▶ _To do_
Print all the records exactly as they stand.

▶ _Records to process_
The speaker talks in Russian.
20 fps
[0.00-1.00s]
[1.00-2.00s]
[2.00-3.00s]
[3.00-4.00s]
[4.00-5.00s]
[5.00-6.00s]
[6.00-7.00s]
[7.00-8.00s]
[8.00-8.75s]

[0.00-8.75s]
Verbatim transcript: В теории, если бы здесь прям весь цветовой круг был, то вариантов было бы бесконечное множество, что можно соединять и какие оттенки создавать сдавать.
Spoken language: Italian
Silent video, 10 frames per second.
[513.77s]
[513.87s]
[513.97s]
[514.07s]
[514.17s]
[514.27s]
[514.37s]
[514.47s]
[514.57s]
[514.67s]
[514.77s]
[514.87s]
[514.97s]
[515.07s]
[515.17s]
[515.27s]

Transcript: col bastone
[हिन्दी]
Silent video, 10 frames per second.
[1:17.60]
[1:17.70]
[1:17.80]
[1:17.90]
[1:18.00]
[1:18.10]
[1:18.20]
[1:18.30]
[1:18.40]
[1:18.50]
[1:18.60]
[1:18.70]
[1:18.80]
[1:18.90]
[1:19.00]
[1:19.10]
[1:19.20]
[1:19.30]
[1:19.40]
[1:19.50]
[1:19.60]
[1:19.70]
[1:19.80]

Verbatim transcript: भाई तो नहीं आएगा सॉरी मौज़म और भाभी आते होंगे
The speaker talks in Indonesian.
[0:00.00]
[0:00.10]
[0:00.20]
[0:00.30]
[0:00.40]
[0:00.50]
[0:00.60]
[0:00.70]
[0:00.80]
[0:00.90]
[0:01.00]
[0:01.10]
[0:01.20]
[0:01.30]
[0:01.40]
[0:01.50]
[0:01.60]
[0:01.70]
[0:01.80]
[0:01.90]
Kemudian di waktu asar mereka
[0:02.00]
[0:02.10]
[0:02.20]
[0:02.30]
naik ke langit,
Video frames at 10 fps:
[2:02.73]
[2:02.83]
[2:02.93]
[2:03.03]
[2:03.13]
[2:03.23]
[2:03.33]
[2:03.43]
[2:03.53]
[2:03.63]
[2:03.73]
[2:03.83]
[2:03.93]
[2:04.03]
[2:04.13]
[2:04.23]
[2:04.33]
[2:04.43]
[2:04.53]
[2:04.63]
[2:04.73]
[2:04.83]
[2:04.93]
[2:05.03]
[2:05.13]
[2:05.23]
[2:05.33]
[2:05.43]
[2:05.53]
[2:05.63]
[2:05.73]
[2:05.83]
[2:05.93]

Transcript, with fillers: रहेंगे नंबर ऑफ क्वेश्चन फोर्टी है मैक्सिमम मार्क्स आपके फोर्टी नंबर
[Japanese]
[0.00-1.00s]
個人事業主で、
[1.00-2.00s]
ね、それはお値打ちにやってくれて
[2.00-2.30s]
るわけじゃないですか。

▶ _Answer box_
The speaker talks in Russian.
20 fps
[0.00-1.00s]
[1.00-2.00s]
[2.00-3.00s]
[3.00-4.00s]
[4.00-5.00s]
[5.00-6.00s]
[6.00-7.00s]
[7.00-8.00s]
[8.00-8.75s]

[0.00-8.75s]
Verbatim transcript: В теории, если бы здесь прям весь цветовой круг был, то вариантов было бы бесконечное множество, что можно соединять и какие оттенки создавать сдавать.
Spoken language: Italian
Silent video, 10 frames per second.
[513.77s]
[513.87s]
[513.97s]
[514.07s]
[514.17s]
[514.27s]
[514.37s]
[514.47s]
[514.57s]
[514.67s]
[514.77s]
[514.87s]
[514.97s]
[515.07s]
[515.17s]
[515.27s]

Transcript: col bastone
[हिन्दी]
Silent video, 10 frames per second.
[1:17.60]
[1:17.70]
[1:17.80]
[1:17.90]
[1:18.00]
[1:18.10]
[1:18.20]
[1:18.30]
[1:18.40]
[1:18.50]
[1:18.60]
[1:18.70]
[1:18.80]
[1:18.90]
[1:19.00]
[1:19.10]
[1:19.20]
[1:19.30]
[1:19.40]
[1:19.50]
[1:19.60]
[1:19.70]
[1:19.80]

Verbatim transcript: भाई तो नहीं आएगा सॉरी मौज़म और भाभी आते होंगे
The speaker talks in Indonesian.
[0:00.00]
[0:00.10]
[0:00.20]
[0:00.30]
[0:00.40]
[0:00.50]
[0:00.60]
[0:00.70]
[0:00.80]
[0:00.90]
[0:01.00]
[0:01.10]
[0:01.20]
[0:01.30]
[0:01.40]
[0:01.50]
[0:01.60]
[0:01.70]
[0:01.80]
[0:01.90]
Kemudian di waktu asar mereka
[0:02.00]
[0:02.10]
[0:02.20]
[0:02.30]
naik ke langit,
Video frames at 10 fps:
[2:02.73]
[2:02.83]
[2:02.93]
[2:03.03]
[2:03.13]
[2:03.23]
[2:03.33]
[2:03.43]
[2:03.53]
[2:03.63]
[2:03.73]
[2:03.83]
[2:03.93]
[2:04.03]
[2:04.13]
[2:04.23]
[2:04.33]
[2:04.43]
[2:04.53]
[2:04.63]
[2:04.73]
[2:04.83]
[2:04.93]
[2:05.03]
[2:05.13]
[2:05.23]
[2:05.33]
[2:05.43]
[2:05.53]
[2:05.63]
[2:05.73]
[2:05.83]
[2:05.93]

Transcript, with fillers: रहेंगे नंबर ऑफ क्वेश्चन फोर्टी है मैक्सिमम मार्क्स आपके फोर्टी नंबर
[Japanese]
[0.00-1.00s]
個人事業主で、
[1.00-2.00s]
ね、それはお値打ちにやってくれて
[2.00-2.30s]
るわけじゃないですか。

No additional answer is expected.